At ground floor level, the front elevation is divided between a shopfront to the right and a house door to the left. The shopfront has a recessed central doorway with a glazed and panelled timber door and an overlight above. To each side of the doorway are large shop windows in aluminium framing, set on rendered stall risers. Painted and panelled timber pilasters flank each side of the shopfront and are surmounted by carved timber console brackets with floral and leaf motifs, above which projects a carved timber cornice. The shopfront is topped by a decorative painted timber fascia with a continuous guilloche moulding at its base and a carved timber dentilled course above. The signboard has raised typeface. The house door to the left is square-headed, with a timber panelled door and an overlight, and has matching pilasters to each side. The entire shopfront is surmounted by a projecting modern canopy.

At upper floor level, the front elevation has painted one-over-one timber sash windows set on cut-stone sills. The rear elevation has an assortment of one-over-one timber sash windows.

The single-storey lean-to extension to the rear has a replacement timber window and an integral timber door, with replacement uPVC and aluminium rainwater goods and artificial slate to its roof. The further single-storey flat-roofed addition to the rear, possibly a boiler house, has a single timber casement window and a square-headed door.

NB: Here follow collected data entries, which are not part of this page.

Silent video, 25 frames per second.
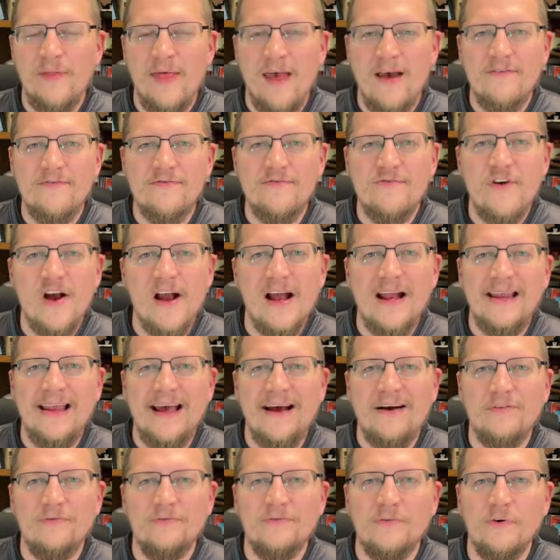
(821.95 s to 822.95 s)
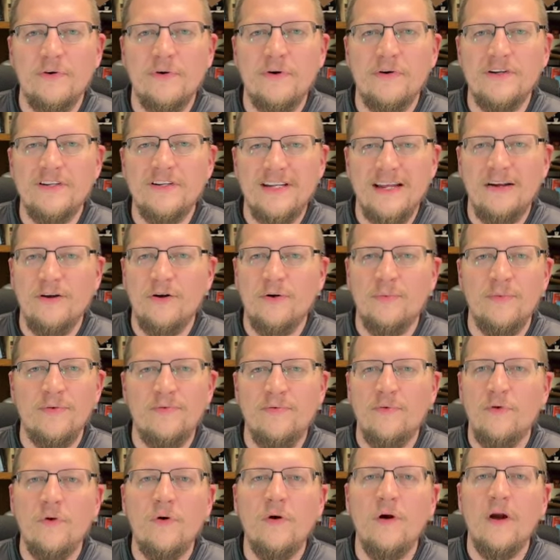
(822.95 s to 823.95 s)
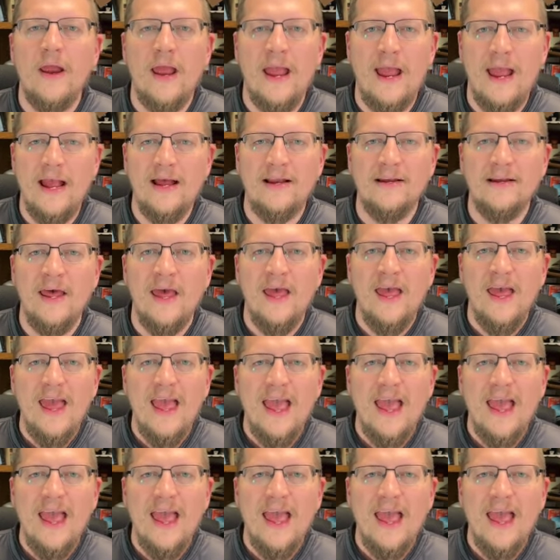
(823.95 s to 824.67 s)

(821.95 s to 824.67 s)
or that friend out for dinner beforehand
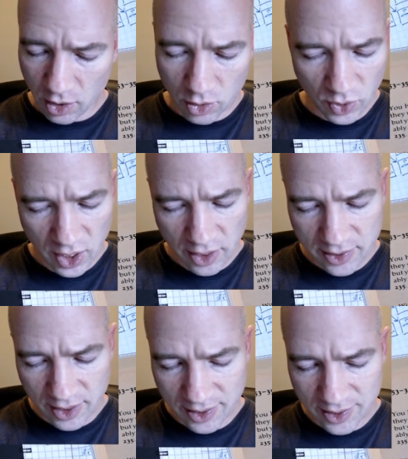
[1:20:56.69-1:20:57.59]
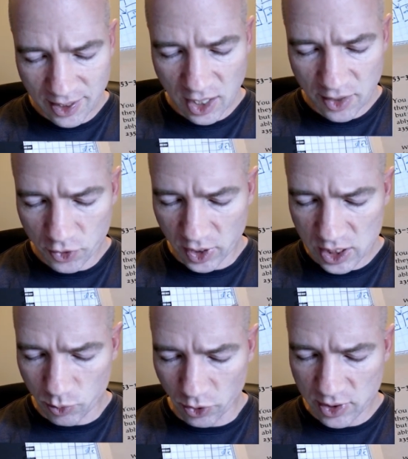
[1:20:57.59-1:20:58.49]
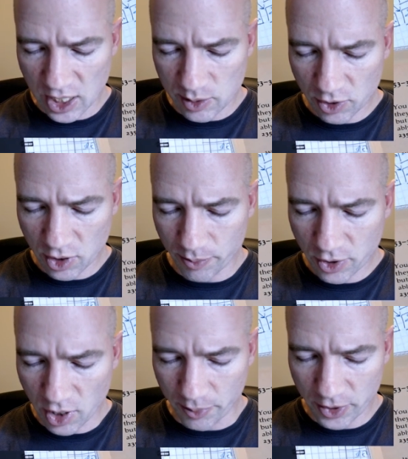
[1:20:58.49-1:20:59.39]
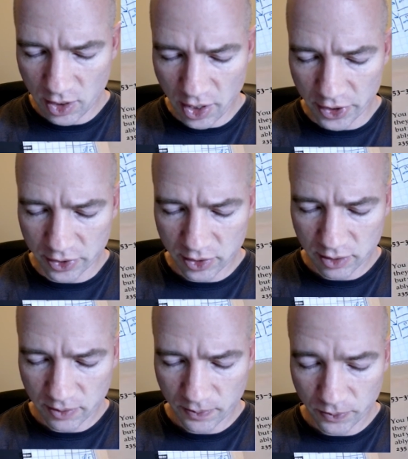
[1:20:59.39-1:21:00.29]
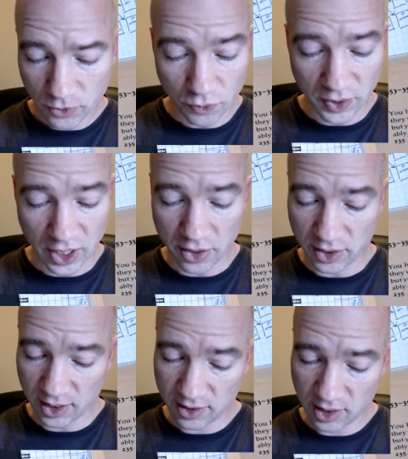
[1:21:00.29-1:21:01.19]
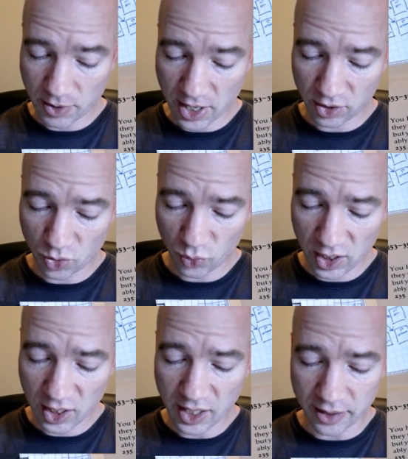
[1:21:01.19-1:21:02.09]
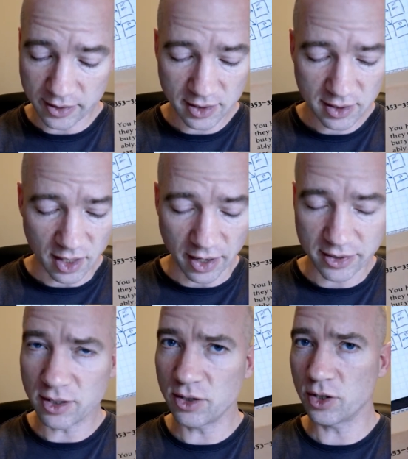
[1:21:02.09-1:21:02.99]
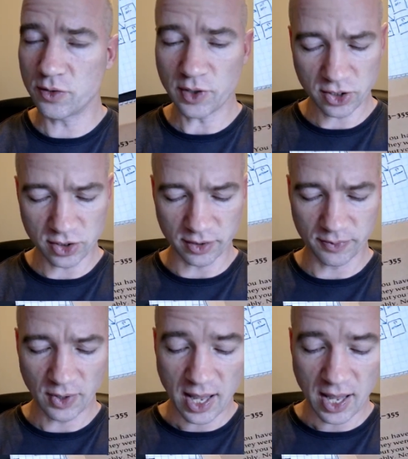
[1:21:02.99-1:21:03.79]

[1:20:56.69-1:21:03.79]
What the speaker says: You realize that the tale of your exploits has become common knowledge. You feel uneasy about the greedy glances cast in your direction.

The site is shown as developed on Ordnance Survey maps of 1833-34 and 1857. In the first valuation of 1835, the building is recorded as a structure that was already not new, in the possession of a David Miller. Its dimensions were noted as 24½ ft × 24½ ft × 21 ft for the main portion, with outbuildings measuring 11 × 7½ × 6, 19½ × 12 × 6½, and 22½ × 19 × 11 feet, the smallest of which was thatched. The building was given a rateable value of £6-15-9, rising to £10 in the valuation revision of 1838. By 1859, the property had passed to a Thomas Bell, with a Robert Black as immediate lessor, and the rateable value had risen to £14-10-0. Bernard Henry took over the tenancy in 1862, followed by Peter Donnelly in 1872 and Bernard Donnelly in 1879. P & B. Donnelly of William Street are listed as linen and woollen drapers and haberdashers in Slater's 1870 directory. John Early, a grocer, became the next occupant in 1891, also acquiring the lease. In 1897, Early added outbuildings to the rear, recorded in the valuation book as measuring 14½ ft × 25½ ft × 17 ft and 14½ × 47 × 11 ft, with the rateable valuation rising by £4 as a result. Early held the lease until 1915, when both it and the tenancy were taken over by another grocer, Henry B. Eastwood. Eastwood was succeeded by the Browne Brothers in 1928, and by 1936 a Robert Brown is recorded as tenant with a George Faulkner as immediate lessor. A Martha Brown and Mary Faulkner are listed as tenant and leaseholder respectively in 1951. By 1964 the property is noted as vacant, and appears to have remained so until at least 1972.

The building is in private ownership and is currently in use as a shop.